In another experiment with rats, a higher daily dose of GDF15 caused their food intake to plummet by 75%, from 20 to 5 grams of food per day. Rats whose diets were restricted to the same small portions of food—but who were not on GDF15—lost similar amounts of body weight and fat, which supports the idea that GDF15 works primarily by suppressing appetite, and not by boosting metabolism and burning calories.
Papers also published this week in Nature Medicine by Eli Lilly & Company in Indianapolis and Janssen BioTherapeutics in San Diego, California, also independently identified GFRAL as the receptor of GDF15, with similar diet-suppressing results. Additionally, Janssen researchers created a long-lasting version of GDF15 that was given to cynomolgus monkeys. It remained active in their bloodstream for 4 weeks and helped them drop 4% of their body weight.
“We are very glad to see the major findings in all three papers are consistent with each other,” says Xinle Wu, who led the research team at Eli Lilly. A spokesperson for Janssen declined an interview request.
One potential concern about GDF15 is that it acts on the vomit-inducing center of the brain. Janssen researchers noted no signs of nausea, uneasiness, or vomiting when GDF15 was given to monkeys. But Richard Palmiter, a neuroscientist who studies the regulation of appetite at the University of Washington in Seattle, says, “Since you can’t ask animals how they feel, there is a risk that this drug would make people feel sick rather than satiated.”
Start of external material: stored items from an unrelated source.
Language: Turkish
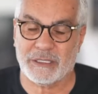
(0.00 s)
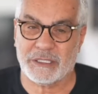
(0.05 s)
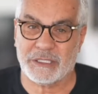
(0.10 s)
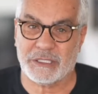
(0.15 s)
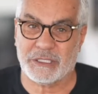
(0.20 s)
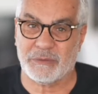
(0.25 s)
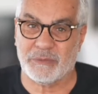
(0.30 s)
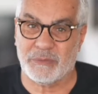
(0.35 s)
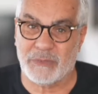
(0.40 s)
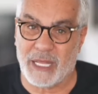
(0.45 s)

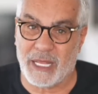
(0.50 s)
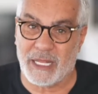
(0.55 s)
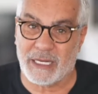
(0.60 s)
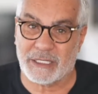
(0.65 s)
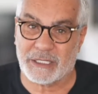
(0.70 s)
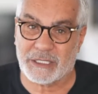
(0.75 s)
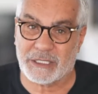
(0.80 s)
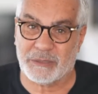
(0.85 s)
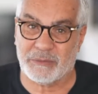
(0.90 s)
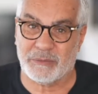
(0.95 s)

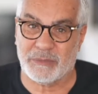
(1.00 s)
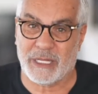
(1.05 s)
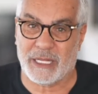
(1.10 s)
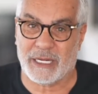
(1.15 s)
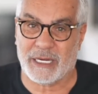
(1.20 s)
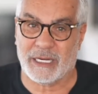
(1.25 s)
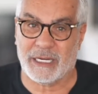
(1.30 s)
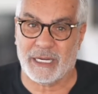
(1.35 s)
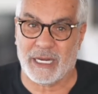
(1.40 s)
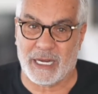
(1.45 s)
kimler
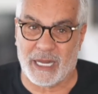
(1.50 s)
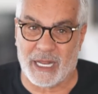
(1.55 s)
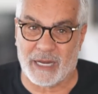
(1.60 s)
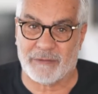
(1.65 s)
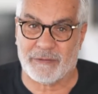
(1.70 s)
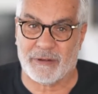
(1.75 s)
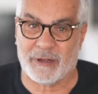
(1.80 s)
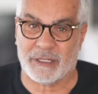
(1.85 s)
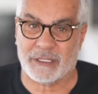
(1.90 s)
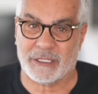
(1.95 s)
kimlere neler
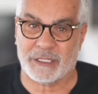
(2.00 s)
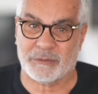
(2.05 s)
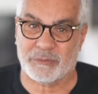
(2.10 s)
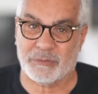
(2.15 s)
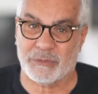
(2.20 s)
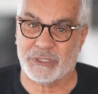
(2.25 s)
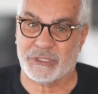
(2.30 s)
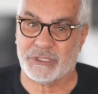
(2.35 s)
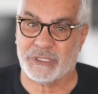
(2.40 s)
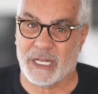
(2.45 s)
vaat
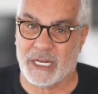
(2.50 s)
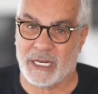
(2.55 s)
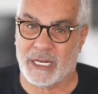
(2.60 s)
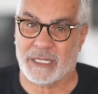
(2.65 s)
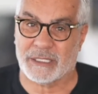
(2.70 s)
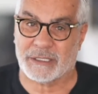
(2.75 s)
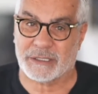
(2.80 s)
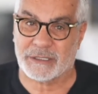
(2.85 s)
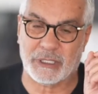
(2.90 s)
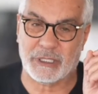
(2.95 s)
etmiş
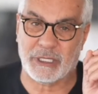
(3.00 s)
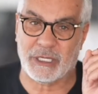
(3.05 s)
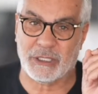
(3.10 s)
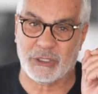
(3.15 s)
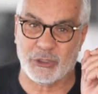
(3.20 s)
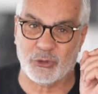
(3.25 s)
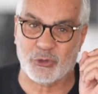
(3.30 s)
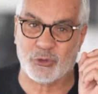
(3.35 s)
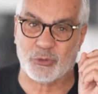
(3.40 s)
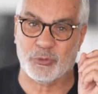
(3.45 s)
neler.
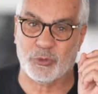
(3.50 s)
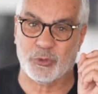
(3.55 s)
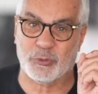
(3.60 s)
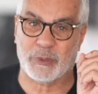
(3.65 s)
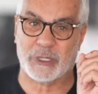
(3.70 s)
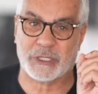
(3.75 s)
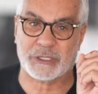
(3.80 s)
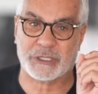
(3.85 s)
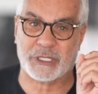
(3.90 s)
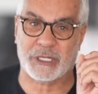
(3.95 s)
7
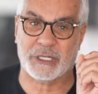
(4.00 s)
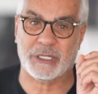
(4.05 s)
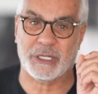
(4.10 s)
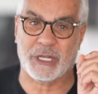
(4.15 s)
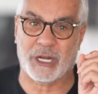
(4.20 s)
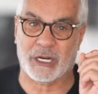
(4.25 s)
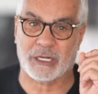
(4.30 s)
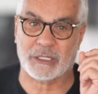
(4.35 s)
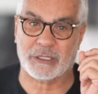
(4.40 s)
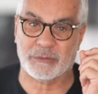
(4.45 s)
Cumhurbaşkanı
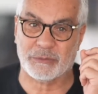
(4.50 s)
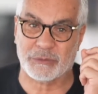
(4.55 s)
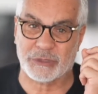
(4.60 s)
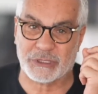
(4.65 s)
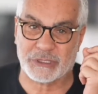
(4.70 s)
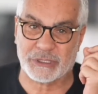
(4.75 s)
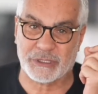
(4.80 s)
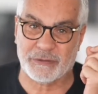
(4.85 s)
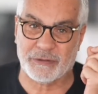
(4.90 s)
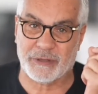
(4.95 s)

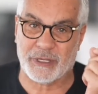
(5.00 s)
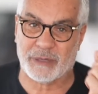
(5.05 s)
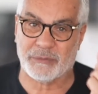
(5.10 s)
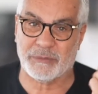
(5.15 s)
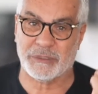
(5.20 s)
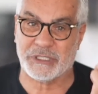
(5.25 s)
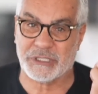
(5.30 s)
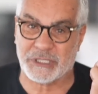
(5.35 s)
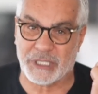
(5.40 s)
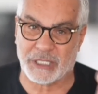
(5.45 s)
yardımcısı
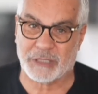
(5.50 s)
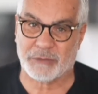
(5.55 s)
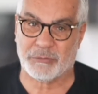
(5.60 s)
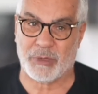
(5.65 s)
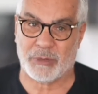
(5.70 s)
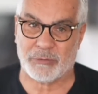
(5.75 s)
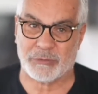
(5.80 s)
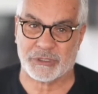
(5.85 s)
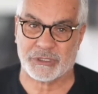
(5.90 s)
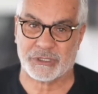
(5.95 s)
vermiş
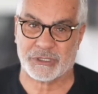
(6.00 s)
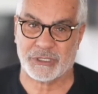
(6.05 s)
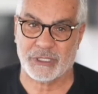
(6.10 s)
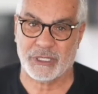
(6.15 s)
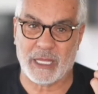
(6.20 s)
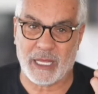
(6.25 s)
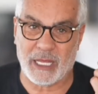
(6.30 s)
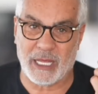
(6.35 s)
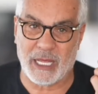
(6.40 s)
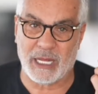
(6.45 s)
yetmemiş.
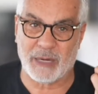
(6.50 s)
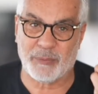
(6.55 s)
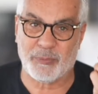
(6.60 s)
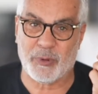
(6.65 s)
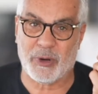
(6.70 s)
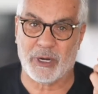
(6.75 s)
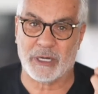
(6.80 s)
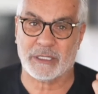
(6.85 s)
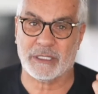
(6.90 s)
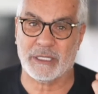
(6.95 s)
Her
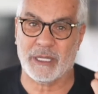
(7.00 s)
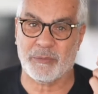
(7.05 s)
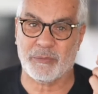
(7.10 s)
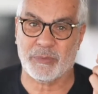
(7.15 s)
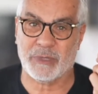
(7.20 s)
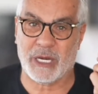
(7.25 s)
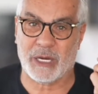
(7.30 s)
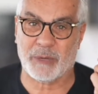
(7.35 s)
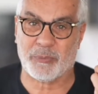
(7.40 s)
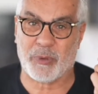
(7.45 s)
partiye
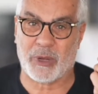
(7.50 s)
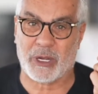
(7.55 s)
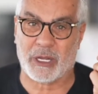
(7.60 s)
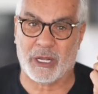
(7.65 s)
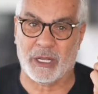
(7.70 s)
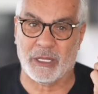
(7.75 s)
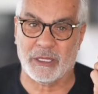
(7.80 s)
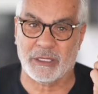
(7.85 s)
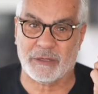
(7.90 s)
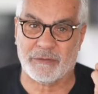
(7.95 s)
birer
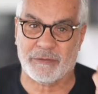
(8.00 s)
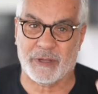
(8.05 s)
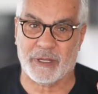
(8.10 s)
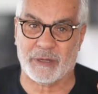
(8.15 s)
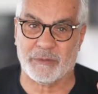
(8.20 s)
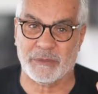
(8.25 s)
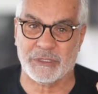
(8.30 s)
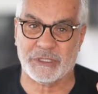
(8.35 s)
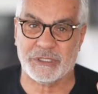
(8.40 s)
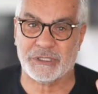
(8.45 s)
bakanlık
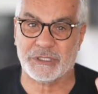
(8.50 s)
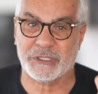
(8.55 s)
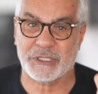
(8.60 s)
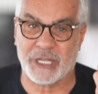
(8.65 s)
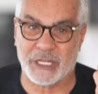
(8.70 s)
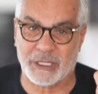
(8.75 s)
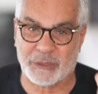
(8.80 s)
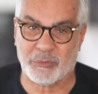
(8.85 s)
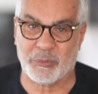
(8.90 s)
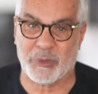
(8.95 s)
vermiş
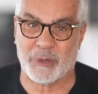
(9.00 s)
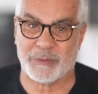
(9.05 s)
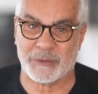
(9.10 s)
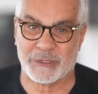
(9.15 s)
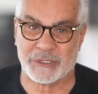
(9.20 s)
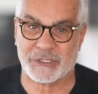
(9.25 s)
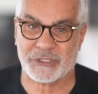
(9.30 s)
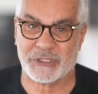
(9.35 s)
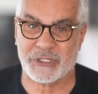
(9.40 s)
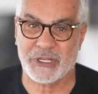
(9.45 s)

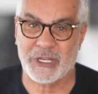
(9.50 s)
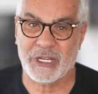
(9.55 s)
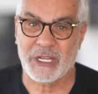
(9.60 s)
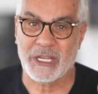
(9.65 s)
yetmemiş.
So far, Jørgensen says his team hasn’t noticed any side effects from GDF15, which can occur when a drug binds multiple targets, or when a receptor is found throughout the body. So far, GDF15 seems selective to GFRAL, which itself is highly localized to two small brain regions. He adds that Novo Nordisk is tweaking GDF15, ideally to exert a stronger and longer-lasting effect. This modified form of the protein is what will likely be tested in human clinical trials, whenever they occur: All three companies are hush-hush on time frames. Jørgensen anticipates a GDF15-based drug would be most effective in combination with existing or future obesity treatments.
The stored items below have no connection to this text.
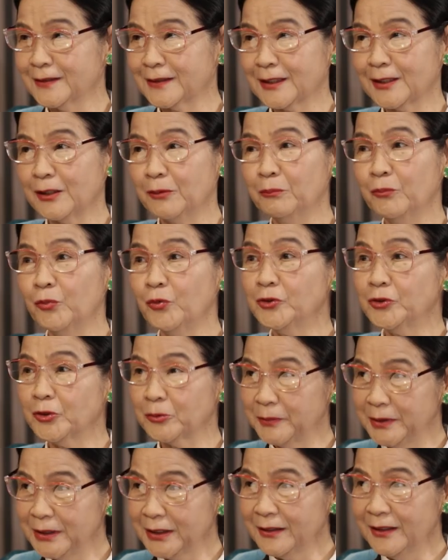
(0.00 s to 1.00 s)
người ta không muốn
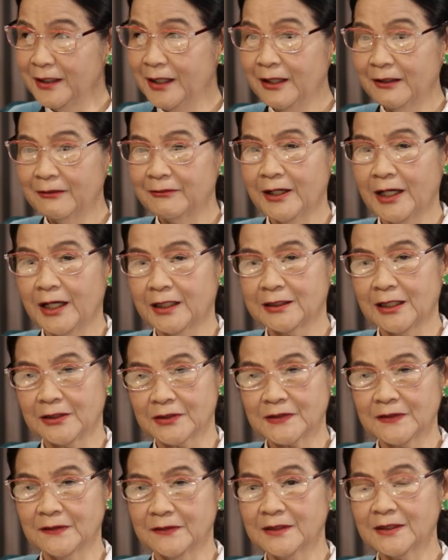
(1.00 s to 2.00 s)
cho biết và
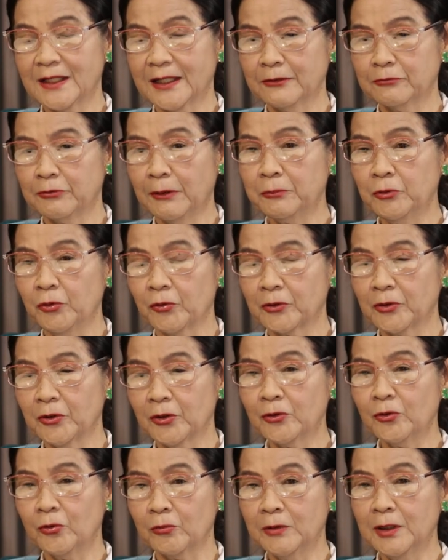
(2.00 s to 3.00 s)
thực sự ra pháp luật
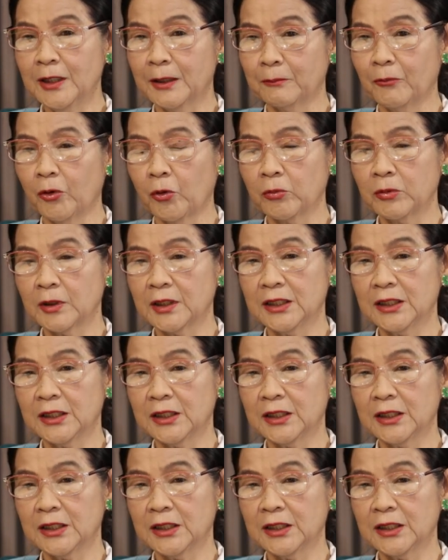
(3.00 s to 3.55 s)
đó cũng là một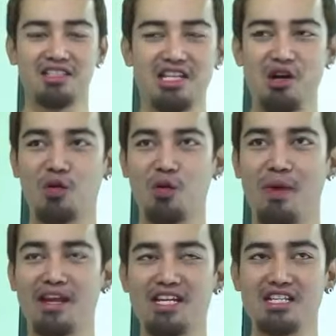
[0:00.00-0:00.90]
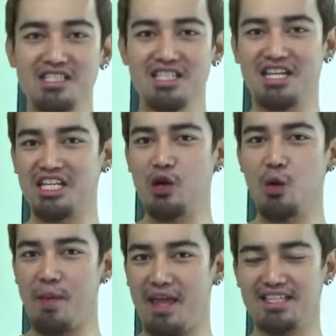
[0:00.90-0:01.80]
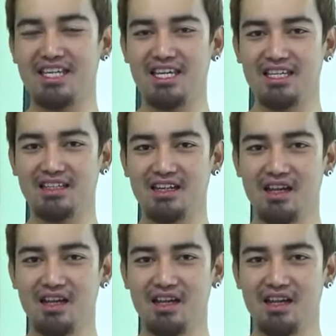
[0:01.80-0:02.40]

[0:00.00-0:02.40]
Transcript: ที่ลดลงไปได้ถึงเจ็ดกิโลแปดขีดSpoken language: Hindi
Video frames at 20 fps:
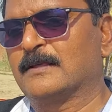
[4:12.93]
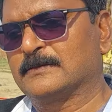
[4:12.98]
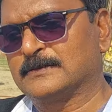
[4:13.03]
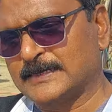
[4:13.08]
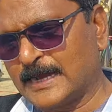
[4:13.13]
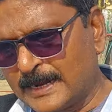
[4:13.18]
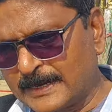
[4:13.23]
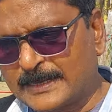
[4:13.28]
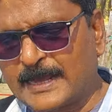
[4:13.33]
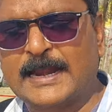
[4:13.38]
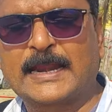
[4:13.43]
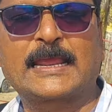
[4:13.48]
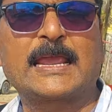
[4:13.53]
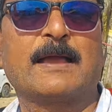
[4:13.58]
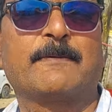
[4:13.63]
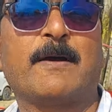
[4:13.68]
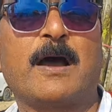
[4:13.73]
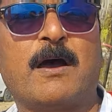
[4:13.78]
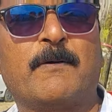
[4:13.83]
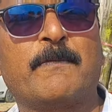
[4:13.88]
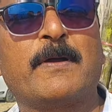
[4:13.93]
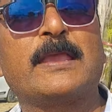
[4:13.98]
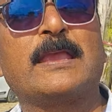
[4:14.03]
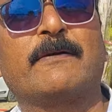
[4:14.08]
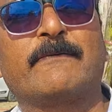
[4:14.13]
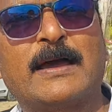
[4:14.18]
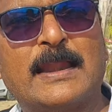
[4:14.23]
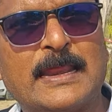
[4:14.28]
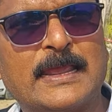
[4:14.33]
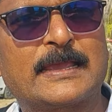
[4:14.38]
जानकारी के अभाव में ये
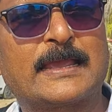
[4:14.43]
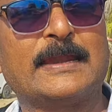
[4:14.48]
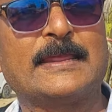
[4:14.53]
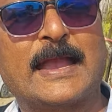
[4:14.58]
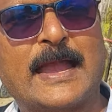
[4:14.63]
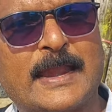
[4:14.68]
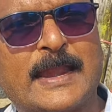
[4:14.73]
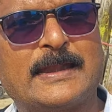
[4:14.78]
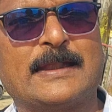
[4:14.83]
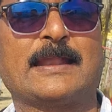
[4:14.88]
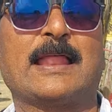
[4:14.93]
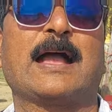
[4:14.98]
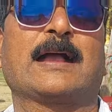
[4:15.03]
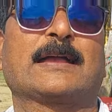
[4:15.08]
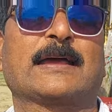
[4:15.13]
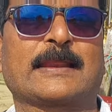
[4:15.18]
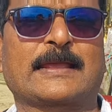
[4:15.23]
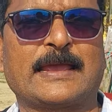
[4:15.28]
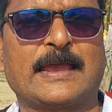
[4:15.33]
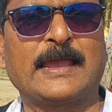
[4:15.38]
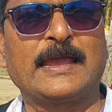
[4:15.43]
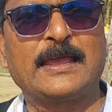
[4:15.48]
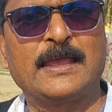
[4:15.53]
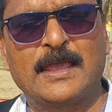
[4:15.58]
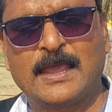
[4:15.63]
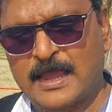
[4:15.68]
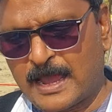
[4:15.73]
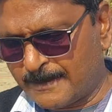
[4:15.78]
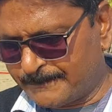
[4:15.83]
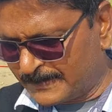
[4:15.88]
वाली क्रियाएं ना करके
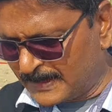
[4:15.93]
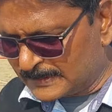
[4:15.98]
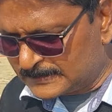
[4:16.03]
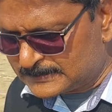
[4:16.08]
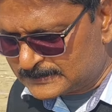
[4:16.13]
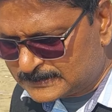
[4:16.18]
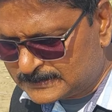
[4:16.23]
अपना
W. Scott Butsch, an obesity medicine physician at Massachusetts General Hospital in Boston, agrees. (Butsch is part of Novo Nordisk’s clinician’s advisory board, but was not involved nor aware of its research on GDF15.) “Obesity is a complex disease with no one-size-fits-all treatment. Combination therapy is the future,” he says. For instance, GDF15, which dampens appetite, could be used additively or synergistically with another drug that boosts metabolism. “We’ve moved beyond thinking that one drug will win the jackpot and cure everyone’s obesity.”